*EXERCISE AIM*: Nothing but the lines from the one with "[17:57.73-17:58.73]" through the last line of the data should be restated, each word for word.

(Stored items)
------------------------
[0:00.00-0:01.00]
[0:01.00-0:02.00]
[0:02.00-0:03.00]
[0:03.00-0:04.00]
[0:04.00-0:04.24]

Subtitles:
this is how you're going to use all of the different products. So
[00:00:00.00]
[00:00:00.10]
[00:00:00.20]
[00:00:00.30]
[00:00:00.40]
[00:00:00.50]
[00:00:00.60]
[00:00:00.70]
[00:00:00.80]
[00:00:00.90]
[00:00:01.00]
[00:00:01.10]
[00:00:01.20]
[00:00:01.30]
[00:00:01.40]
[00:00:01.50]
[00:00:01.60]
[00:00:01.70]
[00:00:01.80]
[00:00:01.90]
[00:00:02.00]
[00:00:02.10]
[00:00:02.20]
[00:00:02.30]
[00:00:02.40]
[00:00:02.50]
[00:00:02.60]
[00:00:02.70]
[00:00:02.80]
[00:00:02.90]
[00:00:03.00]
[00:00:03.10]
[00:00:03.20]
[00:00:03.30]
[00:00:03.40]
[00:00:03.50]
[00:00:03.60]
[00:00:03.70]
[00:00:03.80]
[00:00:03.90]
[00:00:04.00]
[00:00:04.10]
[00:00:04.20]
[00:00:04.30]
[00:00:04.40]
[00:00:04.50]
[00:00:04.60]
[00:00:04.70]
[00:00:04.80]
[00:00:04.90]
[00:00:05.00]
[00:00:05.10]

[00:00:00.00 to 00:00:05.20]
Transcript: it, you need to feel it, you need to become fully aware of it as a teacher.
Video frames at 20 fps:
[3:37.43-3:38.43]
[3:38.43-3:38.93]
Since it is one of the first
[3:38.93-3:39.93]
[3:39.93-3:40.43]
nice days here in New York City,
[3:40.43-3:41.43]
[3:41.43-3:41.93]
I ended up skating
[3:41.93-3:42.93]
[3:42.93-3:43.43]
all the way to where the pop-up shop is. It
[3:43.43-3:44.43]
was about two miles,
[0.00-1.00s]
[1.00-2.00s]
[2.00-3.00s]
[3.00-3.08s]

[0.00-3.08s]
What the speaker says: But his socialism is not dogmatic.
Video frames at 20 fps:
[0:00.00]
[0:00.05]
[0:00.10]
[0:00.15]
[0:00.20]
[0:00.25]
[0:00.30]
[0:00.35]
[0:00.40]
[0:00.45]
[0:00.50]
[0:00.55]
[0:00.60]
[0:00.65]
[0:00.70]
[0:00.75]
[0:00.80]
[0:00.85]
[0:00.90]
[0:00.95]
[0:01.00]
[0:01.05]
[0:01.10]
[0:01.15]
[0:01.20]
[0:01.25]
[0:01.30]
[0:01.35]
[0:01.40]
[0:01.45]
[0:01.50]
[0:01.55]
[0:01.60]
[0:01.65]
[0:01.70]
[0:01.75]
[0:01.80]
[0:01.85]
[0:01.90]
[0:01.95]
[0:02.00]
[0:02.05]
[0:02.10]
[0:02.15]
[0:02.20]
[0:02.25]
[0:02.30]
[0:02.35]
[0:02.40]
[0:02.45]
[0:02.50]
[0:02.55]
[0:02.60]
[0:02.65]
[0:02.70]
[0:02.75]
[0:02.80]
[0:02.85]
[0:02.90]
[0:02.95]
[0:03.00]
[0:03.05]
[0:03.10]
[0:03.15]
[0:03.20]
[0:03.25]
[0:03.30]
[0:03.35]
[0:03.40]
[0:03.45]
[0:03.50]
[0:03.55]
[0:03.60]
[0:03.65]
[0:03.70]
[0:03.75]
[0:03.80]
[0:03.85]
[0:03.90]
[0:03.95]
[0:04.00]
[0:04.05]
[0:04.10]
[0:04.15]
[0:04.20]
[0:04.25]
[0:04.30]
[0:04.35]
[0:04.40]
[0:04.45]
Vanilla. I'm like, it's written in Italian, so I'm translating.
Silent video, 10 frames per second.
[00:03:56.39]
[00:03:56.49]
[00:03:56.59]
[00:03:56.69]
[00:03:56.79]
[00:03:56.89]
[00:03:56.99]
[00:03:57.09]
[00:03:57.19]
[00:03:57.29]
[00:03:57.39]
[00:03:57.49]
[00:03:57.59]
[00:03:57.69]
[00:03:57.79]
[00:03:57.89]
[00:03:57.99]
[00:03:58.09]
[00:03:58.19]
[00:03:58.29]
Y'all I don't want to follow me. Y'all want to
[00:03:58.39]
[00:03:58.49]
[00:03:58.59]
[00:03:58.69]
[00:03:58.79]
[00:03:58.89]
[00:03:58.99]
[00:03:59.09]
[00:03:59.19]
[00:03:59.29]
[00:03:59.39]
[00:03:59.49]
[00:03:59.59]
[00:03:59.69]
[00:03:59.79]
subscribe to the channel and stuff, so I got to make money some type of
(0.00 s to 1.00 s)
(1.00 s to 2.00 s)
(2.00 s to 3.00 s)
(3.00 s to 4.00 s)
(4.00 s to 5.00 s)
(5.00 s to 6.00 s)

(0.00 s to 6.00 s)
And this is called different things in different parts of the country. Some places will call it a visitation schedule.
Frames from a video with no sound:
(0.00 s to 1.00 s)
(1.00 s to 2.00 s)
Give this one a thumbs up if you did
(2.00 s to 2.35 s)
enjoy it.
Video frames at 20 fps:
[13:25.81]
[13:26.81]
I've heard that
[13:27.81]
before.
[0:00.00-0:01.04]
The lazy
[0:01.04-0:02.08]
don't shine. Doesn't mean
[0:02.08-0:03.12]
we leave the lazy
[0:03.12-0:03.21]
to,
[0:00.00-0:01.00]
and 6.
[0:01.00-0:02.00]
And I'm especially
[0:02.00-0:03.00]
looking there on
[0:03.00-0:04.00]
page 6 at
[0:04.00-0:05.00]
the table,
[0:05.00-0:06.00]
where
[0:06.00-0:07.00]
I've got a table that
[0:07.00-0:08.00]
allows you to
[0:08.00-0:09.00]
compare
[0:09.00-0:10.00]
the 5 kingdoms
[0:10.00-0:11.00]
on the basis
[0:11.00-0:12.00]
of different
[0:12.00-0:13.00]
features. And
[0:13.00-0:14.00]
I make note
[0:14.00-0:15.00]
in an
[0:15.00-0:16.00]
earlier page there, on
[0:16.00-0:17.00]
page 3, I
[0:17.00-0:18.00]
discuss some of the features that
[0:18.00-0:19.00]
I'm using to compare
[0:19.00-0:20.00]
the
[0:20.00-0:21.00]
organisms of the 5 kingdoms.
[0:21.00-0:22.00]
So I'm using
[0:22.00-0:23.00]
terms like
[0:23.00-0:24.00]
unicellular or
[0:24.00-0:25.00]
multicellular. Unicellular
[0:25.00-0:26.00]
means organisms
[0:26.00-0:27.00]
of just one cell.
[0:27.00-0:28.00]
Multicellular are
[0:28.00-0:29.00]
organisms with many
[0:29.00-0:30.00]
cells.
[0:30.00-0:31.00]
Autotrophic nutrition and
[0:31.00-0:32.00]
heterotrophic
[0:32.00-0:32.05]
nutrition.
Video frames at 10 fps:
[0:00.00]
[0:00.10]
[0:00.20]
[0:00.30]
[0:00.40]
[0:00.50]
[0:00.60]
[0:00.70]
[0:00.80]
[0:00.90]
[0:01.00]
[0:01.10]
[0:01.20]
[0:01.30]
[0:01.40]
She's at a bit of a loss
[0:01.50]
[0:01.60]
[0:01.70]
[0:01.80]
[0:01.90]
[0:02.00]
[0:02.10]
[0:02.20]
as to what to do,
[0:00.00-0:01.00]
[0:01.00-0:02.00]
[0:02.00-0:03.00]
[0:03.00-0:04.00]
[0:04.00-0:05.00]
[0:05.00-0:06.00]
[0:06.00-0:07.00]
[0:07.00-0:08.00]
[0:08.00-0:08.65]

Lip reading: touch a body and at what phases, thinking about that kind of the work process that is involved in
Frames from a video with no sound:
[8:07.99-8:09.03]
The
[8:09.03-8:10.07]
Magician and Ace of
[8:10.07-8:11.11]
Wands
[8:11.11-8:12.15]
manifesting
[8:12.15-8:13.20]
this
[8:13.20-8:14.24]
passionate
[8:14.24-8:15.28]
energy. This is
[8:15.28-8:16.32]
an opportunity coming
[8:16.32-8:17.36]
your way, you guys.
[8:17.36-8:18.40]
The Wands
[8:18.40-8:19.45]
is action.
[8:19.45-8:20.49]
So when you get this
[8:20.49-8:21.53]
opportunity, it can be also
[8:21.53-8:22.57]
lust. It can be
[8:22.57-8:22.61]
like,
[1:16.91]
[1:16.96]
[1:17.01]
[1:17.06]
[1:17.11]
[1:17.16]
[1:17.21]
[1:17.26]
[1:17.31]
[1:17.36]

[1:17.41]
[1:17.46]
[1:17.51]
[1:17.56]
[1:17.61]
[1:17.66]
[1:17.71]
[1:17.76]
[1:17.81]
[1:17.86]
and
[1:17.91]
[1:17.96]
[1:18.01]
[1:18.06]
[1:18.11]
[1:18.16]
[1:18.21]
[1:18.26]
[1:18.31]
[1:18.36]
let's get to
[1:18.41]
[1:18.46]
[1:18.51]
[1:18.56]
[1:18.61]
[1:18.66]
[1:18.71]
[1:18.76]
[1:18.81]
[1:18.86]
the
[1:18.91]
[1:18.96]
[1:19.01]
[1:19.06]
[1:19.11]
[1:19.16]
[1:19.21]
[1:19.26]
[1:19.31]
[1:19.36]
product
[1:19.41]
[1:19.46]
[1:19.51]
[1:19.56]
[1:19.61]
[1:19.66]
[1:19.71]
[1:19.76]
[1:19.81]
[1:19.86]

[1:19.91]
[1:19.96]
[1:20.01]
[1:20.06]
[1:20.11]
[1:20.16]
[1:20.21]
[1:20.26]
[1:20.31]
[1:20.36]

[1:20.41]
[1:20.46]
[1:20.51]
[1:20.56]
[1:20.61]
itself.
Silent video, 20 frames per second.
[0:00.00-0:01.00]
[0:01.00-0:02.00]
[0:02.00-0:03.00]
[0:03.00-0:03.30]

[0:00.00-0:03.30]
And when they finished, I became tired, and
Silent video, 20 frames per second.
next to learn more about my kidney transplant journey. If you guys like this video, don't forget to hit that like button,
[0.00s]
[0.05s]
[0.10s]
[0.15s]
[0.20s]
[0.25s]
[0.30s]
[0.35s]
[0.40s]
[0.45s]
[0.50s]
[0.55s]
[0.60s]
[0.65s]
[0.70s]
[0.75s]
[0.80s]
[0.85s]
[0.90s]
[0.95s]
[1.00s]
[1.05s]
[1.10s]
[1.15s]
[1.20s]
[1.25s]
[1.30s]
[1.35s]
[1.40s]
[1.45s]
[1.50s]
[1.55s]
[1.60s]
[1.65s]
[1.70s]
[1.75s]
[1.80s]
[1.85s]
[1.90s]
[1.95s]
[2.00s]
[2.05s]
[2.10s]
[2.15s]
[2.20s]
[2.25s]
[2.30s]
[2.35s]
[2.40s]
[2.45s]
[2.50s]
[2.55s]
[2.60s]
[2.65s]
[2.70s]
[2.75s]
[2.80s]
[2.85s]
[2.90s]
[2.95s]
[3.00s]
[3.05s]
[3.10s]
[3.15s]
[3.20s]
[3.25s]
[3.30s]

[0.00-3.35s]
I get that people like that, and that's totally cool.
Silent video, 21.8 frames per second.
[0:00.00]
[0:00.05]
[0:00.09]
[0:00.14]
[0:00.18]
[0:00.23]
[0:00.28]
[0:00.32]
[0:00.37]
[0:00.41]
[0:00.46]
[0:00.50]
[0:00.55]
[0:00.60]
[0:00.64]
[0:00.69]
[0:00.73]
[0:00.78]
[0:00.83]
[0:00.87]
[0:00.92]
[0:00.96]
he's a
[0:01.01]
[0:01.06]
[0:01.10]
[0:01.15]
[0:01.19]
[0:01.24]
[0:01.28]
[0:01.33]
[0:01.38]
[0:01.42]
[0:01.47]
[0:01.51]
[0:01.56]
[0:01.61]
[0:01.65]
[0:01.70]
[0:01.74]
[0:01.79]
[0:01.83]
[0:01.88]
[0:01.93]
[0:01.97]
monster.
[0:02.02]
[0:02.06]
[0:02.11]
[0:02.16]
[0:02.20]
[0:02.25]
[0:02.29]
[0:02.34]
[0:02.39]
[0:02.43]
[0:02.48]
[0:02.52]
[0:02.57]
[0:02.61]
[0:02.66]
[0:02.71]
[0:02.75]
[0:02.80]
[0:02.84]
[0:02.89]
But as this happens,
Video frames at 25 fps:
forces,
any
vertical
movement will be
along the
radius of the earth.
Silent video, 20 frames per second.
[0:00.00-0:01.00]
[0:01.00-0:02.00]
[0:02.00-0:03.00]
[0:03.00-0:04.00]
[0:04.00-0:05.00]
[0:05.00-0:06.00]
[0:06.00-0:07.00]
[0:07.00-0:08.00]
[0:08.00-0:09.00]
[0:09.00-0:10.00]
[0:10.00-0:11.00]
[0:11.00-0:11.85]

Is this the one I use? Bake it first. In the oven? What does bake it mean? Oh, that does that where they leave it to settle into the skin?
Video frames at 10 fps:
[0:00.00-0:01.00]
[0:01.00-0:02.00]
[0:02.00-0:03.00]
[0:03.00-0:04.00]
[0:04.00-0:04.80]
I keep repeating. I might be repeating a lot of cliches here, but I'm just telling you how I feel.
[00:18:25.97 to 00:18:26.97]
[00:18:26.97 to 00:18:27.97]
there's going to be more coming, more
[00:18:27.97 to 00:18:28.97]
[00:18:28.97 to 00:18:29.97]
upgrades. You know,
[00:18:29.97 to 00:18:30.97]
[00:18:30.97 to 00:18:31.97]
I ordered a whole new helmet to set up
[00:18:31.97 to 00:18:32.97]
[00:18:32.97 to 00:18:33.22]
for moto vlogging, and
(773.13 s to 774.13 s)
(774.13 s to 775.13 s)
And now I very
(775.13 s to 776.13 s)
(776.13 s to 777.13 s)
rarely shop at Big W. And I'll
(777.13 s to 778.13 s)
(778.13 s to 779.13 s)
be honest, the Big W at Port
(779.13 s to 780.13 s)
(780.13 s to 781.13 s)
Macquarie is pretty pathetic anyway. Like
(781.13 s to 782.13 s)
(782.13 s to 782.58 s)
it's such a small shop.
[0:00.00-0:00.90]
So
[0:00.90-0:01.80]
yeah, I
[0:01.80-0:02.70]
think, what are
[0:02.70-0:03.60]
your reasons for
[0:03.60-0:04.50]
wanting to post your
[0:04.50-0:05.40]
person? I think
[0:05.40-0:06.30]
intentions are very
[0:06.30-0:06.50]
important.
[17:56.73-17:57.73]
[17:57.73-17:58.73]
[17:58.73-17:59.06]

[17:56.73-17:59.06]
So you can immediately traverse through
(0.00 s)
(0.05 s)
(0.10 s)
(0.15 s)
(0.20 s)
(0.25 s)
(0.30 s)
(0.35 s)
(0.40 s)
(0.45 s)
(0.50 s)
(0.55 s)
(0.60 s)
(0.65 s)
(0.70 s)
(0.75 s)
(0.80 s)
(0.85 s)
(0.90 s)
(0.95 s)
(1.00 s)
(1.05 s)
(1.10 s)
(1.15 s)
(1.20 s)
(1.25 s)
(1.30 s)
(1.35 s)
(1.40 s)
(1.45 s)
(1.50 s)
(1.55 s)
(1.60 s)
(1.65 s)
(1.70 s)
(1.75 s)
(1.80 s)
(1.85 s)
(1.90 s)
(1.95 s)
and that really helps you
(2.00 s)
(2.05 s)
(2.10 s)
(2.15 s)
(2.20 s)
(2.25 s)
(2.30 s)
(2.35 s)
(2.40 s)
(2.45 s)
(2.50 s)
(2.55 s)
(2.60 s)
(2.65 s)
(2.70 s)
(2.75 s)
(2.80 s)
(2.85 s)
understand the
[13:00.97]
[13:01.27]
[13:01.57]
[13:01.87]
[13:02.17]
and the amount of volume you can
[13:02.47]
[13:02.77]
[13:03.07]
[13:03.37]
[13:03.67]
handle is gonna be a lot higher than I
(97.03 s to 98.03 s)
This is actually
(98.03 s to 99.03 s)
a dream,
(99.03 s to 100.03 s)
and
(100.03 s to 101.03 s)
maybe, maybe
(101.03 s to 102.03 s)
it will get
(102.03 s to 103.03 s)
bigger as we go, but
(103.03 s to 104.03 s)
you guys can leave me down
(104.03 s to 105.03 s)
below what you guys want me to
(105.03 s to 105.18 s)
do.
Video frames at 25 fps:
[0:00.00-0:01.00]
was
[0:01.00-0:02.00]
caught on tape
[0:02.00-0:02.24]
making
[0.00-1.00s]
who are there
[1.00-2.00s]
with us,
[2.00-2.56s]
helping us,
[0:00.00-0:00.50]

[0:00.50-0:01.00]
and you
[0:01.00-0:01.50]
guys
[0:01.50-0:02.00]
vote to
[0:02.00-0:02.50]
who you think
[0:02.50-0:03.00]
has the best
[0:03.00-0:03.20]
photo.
------------------------
*WRITTEN REPLY*:
[17:57.73-17:58.73]
[17:58.73-17:59.06]

[17:56.73-17:59.06]
So you can immediately traverse through
(0.00 s)
(0.05 s)
(0.10 s)
(0.15 s)
(0.20 s)
(0.25 s)
(0.30 s)
(0.35 s)
(0.40 s)
(0.45 s)
(0.50 s)
(0.55 s)
(0.60 s)
(0.65 s)
(0.70 s)
(0.75 s)
(0.80 s)
(0.85 s)
(0.90 s)
(0.95 s)
(1.00 s)
(1.05 s)
(1.10 s)
(1.15 s)
(1.20 s)
(1.25 s)
(1.30 s)
(1.35 s)
(1.40 s)
(1.45 s)
(1.50 s)
(1.55 s)
(1.60 s)
(1.65 s)
(1.70 s)
(1.75 s)
(1.80 s)
(1.85 s)
(1.90 s)
(1.95 s)
and that really helps you
(2.00 s)
(2.05 s)
(2.10 s)
(2.15 s)
(2.20 s)
(2.25 s)
(2.30 s)
(2.35 s)
(2.40 s)
(2.45 s)
(2.50 s)
(2.55 s)
(2.60 s)
(2.65 s)
(2.70 s)
(2.75 s)
(2.80 s)
(2.85 s)
understand the
[13:00.97]
[13:01.27]
[13:01.57]
[13:01.87]
[13:02.17]
and the amount of volume you can
[13:02.47]
[13:02.77]
[13:03.07]
[13:03.37]
[13:03.67]
handle is gonna be a lot higher than I
(97.03 s to 98.03 s)
This is actually
(98.03 s to 99.03 s)
a dream,
(99.03 s to 100.03 s)
and
(100.03 s to 101.03 s)
maybe, maybe
(101.03 s to 102.03 s)
it will get
(102.03 s to 103.03 s)
bigger as we go, but
(103.03 s to 104.03 s)
you guys can leave me down
(104.03 s to 105.03 s)
below what you guys want me to
(105.03 s to 105.18 s)
do.
Video frames at 25 fps:
[0:00.00-0:01.00]
was
[0:01.00-0:02.00]
caught on tape
[0:02.00-0:02.24]
making
[0.00-1.00s]
who are there
[1.00-2.00s]
with us,
[2.00-2.56s]
helping us,
[0:00.00-0:00.50]

[0:00.50-0:01.00]
and you
[0:01.00-0:01.50]
guys
[0:01.50-0:02.00]
vote to
[0:02.00-0:02.50]
who you think
[0:02.50-0:03.00]
has the best
[0:03.00-0:03.20]
photo.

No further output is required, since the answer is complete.